La fase attuale della progressiva trasformazione dell’idea di «cultura» dalla sua forma originaria, d’ispirazione illuministica, alla sua reincarnazione liquido-moderna è stimolata e gestita dalle stesse forze che promuovono l’emancipazione dei mercati dai residui vincoli di natura non-economica: sociale, politica ed etica e così via. Per conquistarsi l’emancipazione l’economia liquido-moderna focalizzata sul consumatore fa leva sull’eccesso delle offerte, sul loro invecchiamento sempre più rapido e sul pronto dissolversi del loro potere di seduzione – il che, detto per inciso, fa di essa un’economia della prodigalità e dello spreco. Poiché non c’è modo di sapere in anticipo quale delle offerte risulterà abbastanza allettante da stimolare il desiderio di consumo, l’unico modo per verificarlo richiede tentativi ed errori costosi. La continua produzione di nuove offerte e il volume in ascesa costante di beni offerti sono necessari anche per mantenere elevata la velocità di circolazione dei beni, per rinfrescare costantemente il desiderio di sostituirli con beni «nuovi e migliorati» e per evitare che l’insoddisfazione dei consumatori su singoli prodotti si rapprenda in una disaffezione generale verso lo stile di vita consumistico in quanto tale.
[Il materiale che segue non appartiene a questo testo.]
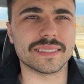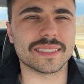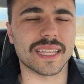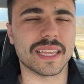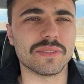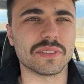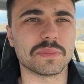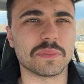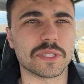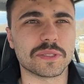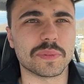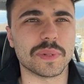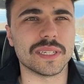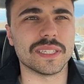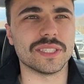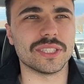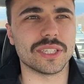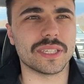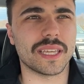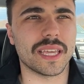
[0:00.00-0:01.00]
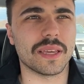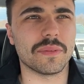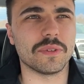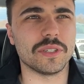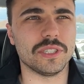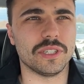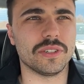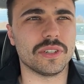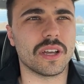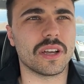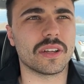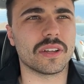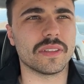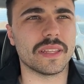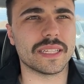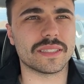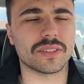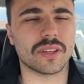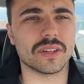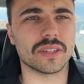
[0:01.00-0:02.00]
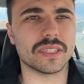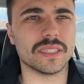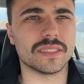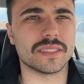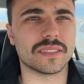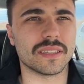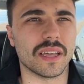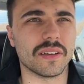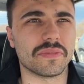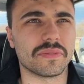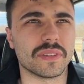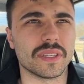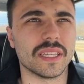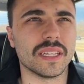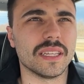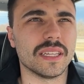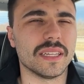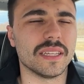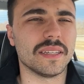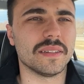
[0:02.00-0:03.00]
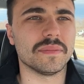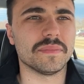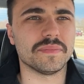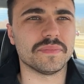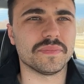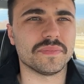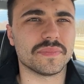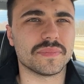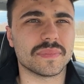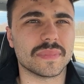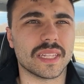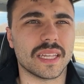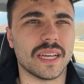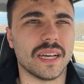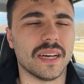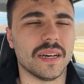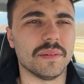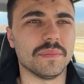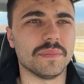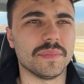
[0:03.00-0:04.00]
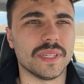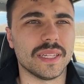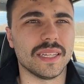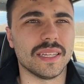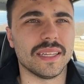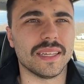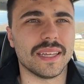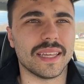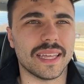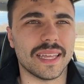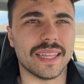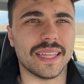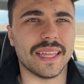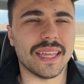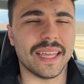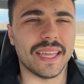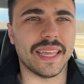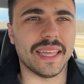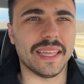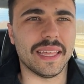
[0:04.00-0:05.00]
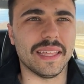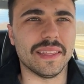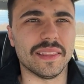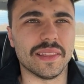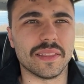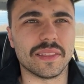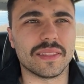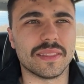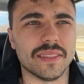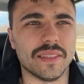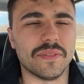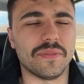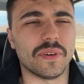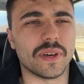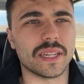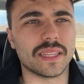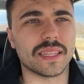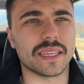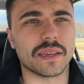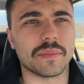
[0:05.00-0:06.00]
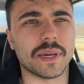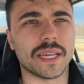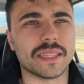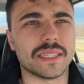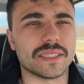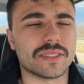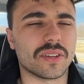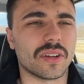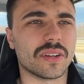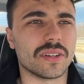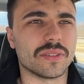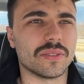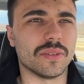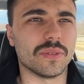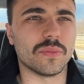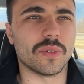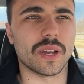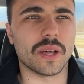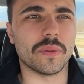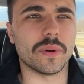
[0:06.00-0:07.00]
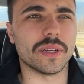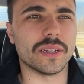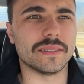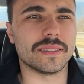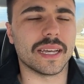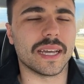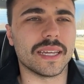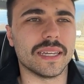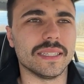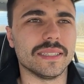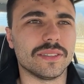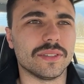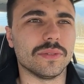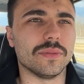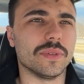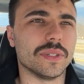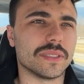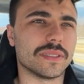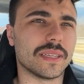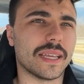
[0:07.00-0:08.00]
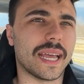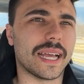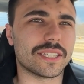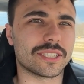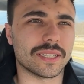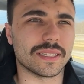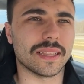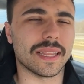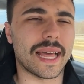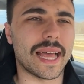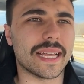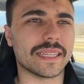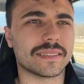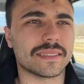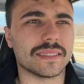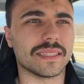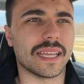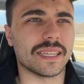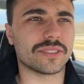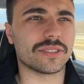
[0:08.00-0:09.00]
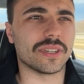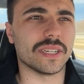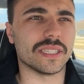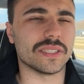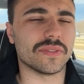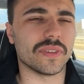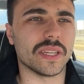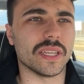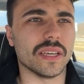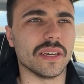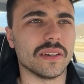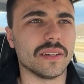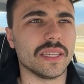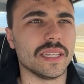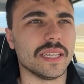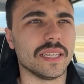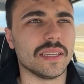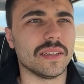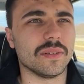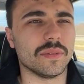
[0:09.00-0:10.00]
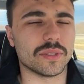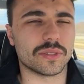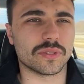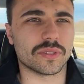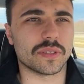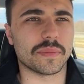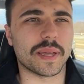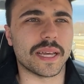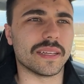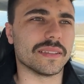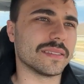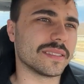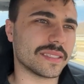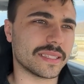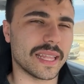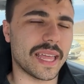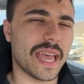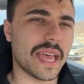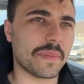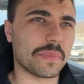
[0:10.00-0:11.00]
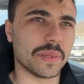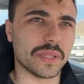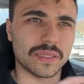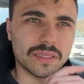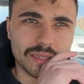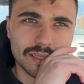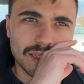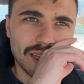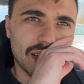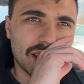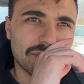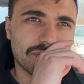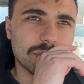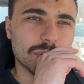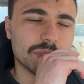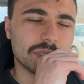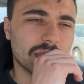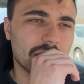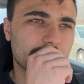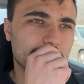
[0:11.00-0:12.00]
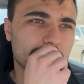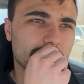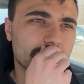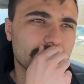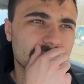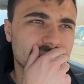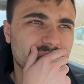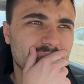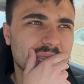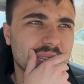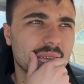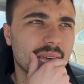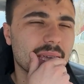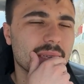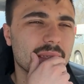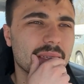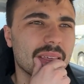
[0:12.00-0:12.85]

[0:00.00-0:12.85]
Save as much money as you can when you're younger. That's all good stuff. And the funny thing about this article and what I wanted to tie it into was actually yesterday's video, which was about SNAP and food stamps and things like that.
Se il mondo popolato di consumatori somiglia ormai a uno di quei grandi magazzini in cui si vende «tutto ciò che ti occorre e che riesci a sognare», la cultura si sta trasformando in uno dei suoi reparti. Anche qui, come in altri reparti, gli scaffali sono stracolmi di merci e vengono riforniti quotidianamente, e le casse sono adornate dalla pubblicità delle nuove offerte, destinata a sparire ben presto con le attrattive che promuove. Sia le merci che i messaggi pubblicitari sono pensati per suscitare voglie e innescare desideri (per avere «il massimo impatto e un’obsolescenza istantanea», per citare la nota espressione di George Steiner). I commercianti e i pubblicitari che le promuovono confidano nel connubio tra il potere seduttivo delle offerte e i radicati istinti dei loro potenziali clienti a «essere un gradino sopra agli altri» e ad «avere una marcia in più».
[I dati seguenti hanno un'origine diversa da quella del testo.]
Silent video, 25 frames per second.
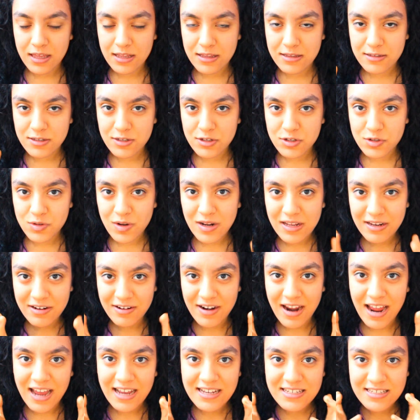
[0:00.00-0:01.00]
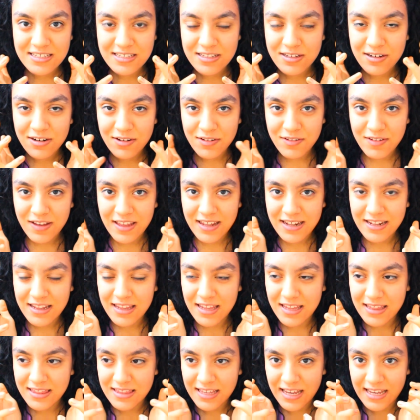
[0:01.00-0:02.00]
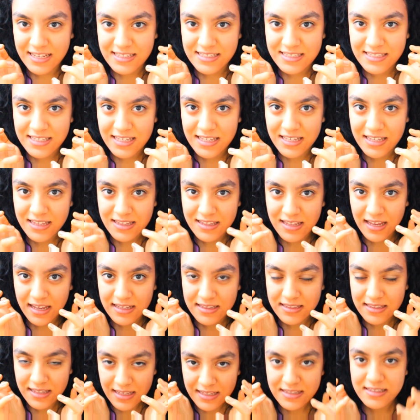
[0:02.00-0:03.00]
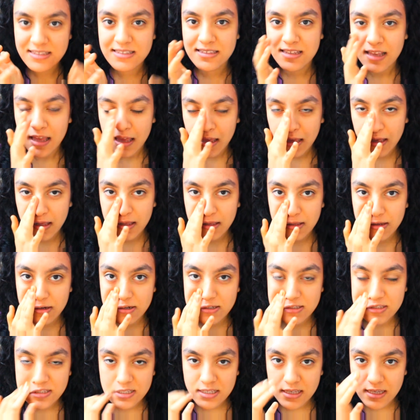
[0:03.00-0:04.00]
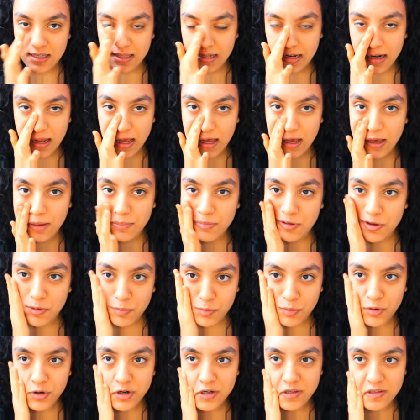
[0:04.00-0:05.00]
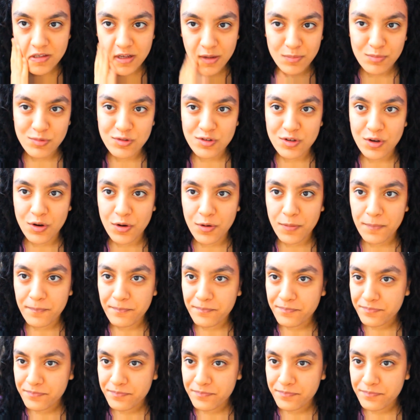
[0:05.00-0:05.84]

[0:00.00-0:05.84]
it usually cracks, you know, and then tighten, tightens your skin up, your pores up, so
Diversamente dall’era della costruzione delle nazioni, la cultura liquido-moderna non ha «persone» da «coltivare», ma clienti da sedurre. E, a differenza della cultura «solido-moderna» che l’ha preceduta, non punta più a finire il lavoro (quanto prima, tanto meglio). Il suo lavoro consiste anzi nel rendere permanente la propria sopravvivenza, temporizzando tutti gli aspetti dell’esistenza di coloro che erano affidati alla sua tutela, che rinascono ora come clienti.
La politica solido-moderna che consisteva nel fare i conti con la differenza, nell’assimilare alla cultura dominante, nel privare gli estranei della loro estraneità , sebbene auspicata da alcuni non è più sostenibile. Ma nemmeno le vecchie strategie di resistenza all’interazione e fusione tra culture hanno probabilità di funzionare, per quanto siano preferite da chi è affezionato alla rigida separazione e all’isolamento delle «comunità di appartenenza» (più precisamente, delle comunità -di-appartenenza-per-nascita).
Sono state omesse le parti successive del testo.